Je pense que cela dépend beaucoup du sujet. Il y aura toujours des questions circonscrites à un seul secteur, mais les défis majeurs requièrent une approche intersectorielle en raison de leurs implications économiques et sociales. Prenons l'exemple des villes: il faut à la fois les densifier et y préserver un cadre de vie agréable, permettant de se détendre, de favoriser la biodiversité, d'atténuer l'impact de la chaleur estivale et de retenir l'eau ou de la laisser s'infiltrer. Les espaces urbains constituent un thème central dans notre nouvelle stratégie.

Quels autres défis voyez-vous dans un avenir proche?
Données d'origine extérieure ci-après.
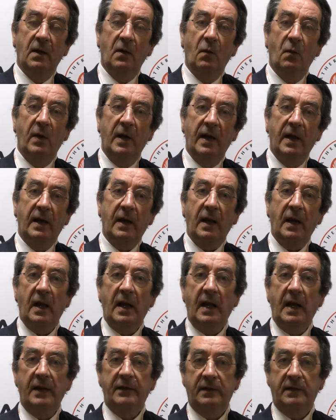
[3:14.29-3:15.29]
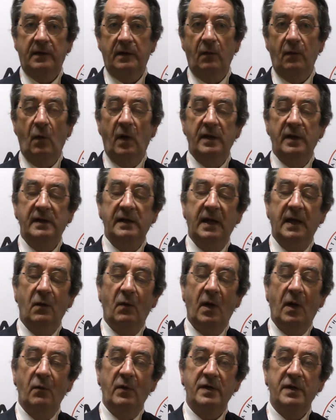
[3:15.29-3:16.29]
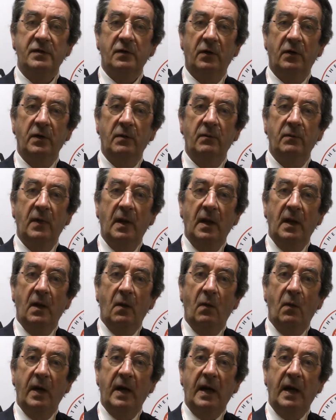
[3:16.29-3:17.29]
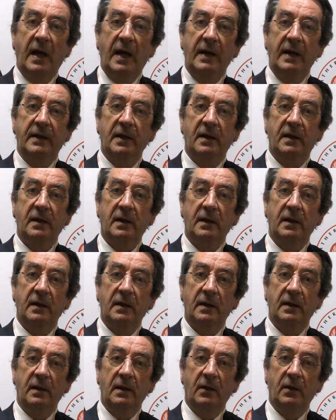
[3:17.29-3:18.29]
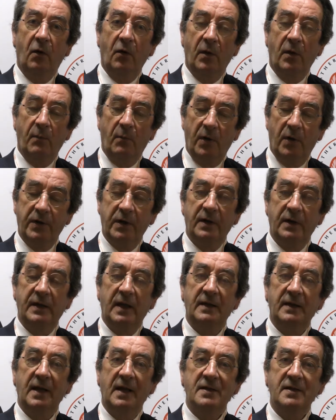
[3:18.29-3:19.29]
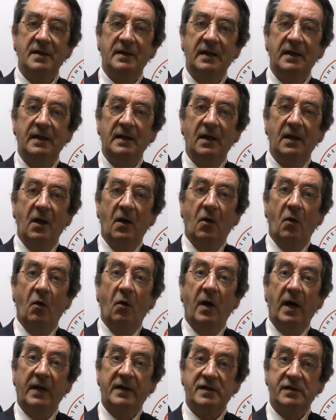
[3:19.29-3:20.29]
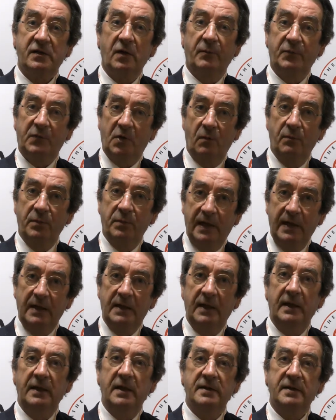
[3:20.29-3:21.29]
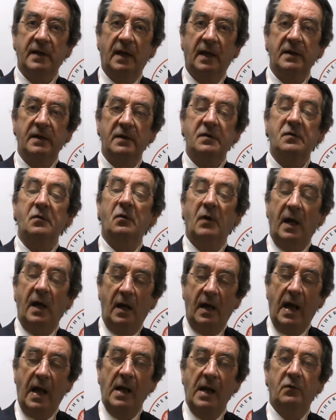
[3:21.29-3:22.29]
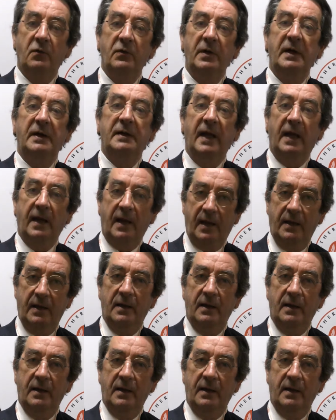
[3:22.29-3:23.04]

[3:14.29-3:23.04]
were, at 1 year when we saw them, were either on a moderate intensity or had stopped completely the statins. Well, I agree there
Nous allons intensifier nos échanges avec divers partenaires clés pour appliquer les résultats de nos recherches. Cela passe par davantage de contacts avec les associations professionnelles, les administrations cantonales, les offices nationaux, et le monde politique. Nous saurons ainsi mieux identifier les besoins et réagir à temps, dans une logique de détection précoce.

Parcours professionnel de Rolf Holderegger

Rolf Holderegger a étudié la biologie à l'Université de Zurich, où il a obtenu son doctorat en 1997. Après un post-doctorat à l'Université de St Andrews en Écosse, des emplois en tant que professeur de lycée et en tant que consultant dans le domaine de la protection de la nature, il a accepté un poste de directeur adjoint de la section de génétique écologique au WSL en 2001. En 2006, Rolf Holderegger a été promu directeur de l'unité de recherche Génétique écologique et évolution au WSL et, en 2009, nommé professeur titulaire au Département des sciences des systèmes environnementaux de l'ETH Zurich. De 2011 à 2024, il a dirigé l'unité de recherche Biodiversité et biologie de la conservation au WSL et siégé au comité de direction du WSL de 2011 à 2023. Suite au décès soudain du directeur du WSL en 2020, il a occupé le poste de directeur adjoint pendant un peu plus d'un an. La mise en œuvre lui tient particulièrement à cœur, par exemple dans le cadre du centre de synthèse sur la biodiversité, qui jette un pont entre la recherche et sa mise en œuvre, et qu'il dirige depuis 2023.